Since the Cold War and especially after the attacks of September 2001, security sector reform has become a key component of the state-building project targeting unstable, fragile states. Yet, despite its popularity with donors and other international stakeholders, SSR has often failed to fulfill its overarching objective: reduce violence and make people safer. SSR success is unclear at best, as suggested by Afghanistan and Iraq, but also Haiti and El Salvador. In this dissertation, I argue that SSR falls short of its promises because it often fails to acknowledge the complex environment in which it takes place. Indeed, SSR tends to remain state-centric, targeting only public security and justice institutions and their formal role in the production of public order. Yet, in fragile states, the State does not hold the monopoly on violence, and its capacity to produce public order and provide security remains limited. Where the State is unable to do so, other actors have often emerged to produce public order and claim control over the means of violence. To better understand the impact of SSR on these complex environments, I introduce the public order regime framework to map out systematically how public order is produced by state and non-state actors through more or less formal means in those complex polities. Looking more closely at SSR programs in Haiti and El Salvador, I find that the effect of SSR on pluralist public order regimes varies based on the strategy chosen to deal with non-state coercive actors and informal public ordering.

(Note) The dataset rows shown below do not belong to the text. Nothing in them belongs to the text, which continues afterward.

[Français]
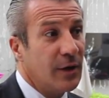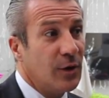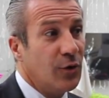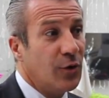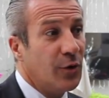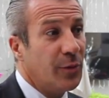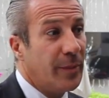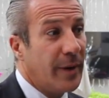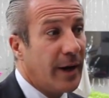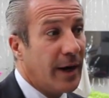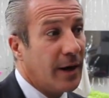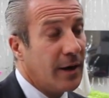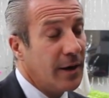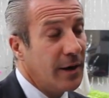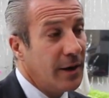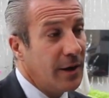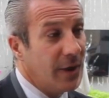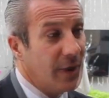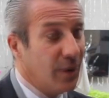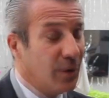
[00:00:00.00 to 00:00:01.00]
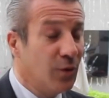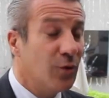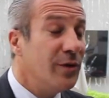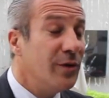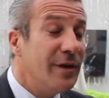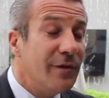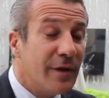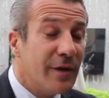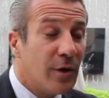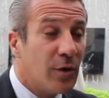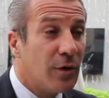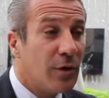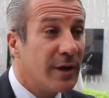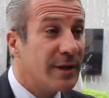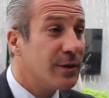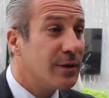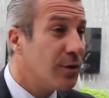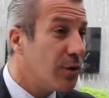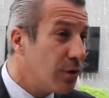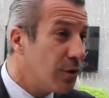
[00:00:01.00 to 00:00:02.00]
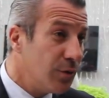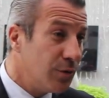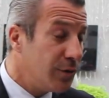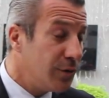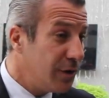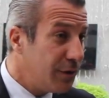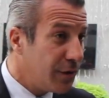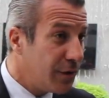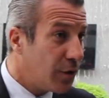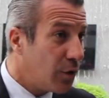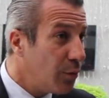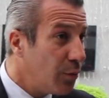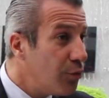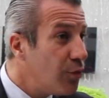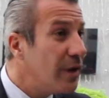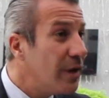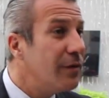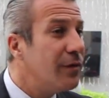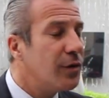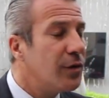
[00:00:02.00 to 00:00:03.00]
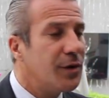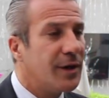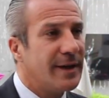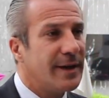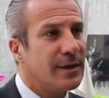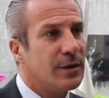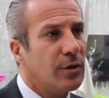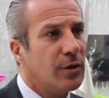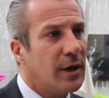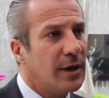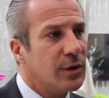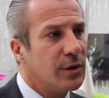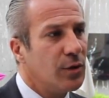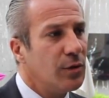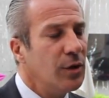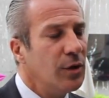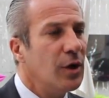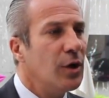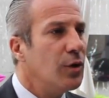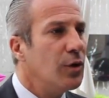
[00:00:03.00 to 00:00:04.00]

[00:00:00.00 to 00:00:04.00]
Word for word: de par nos différents restaurants, nos différents points de vente restauration.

Where non-state actors have a strong incentive to claim control on the means of violence, state-centric SSR tend to be disruptive and can backfire, increasing rather than reducing violence. When the structure of the regime is taken into consideration by SSR however, the disruptive consequences of these reforms can be mitigated. Based on those results, I call for a more pragmatic approach to SSR that departs from Western normative assumptions, and is anchored in a finer understanding of the complex composition of governance structures in fragile states.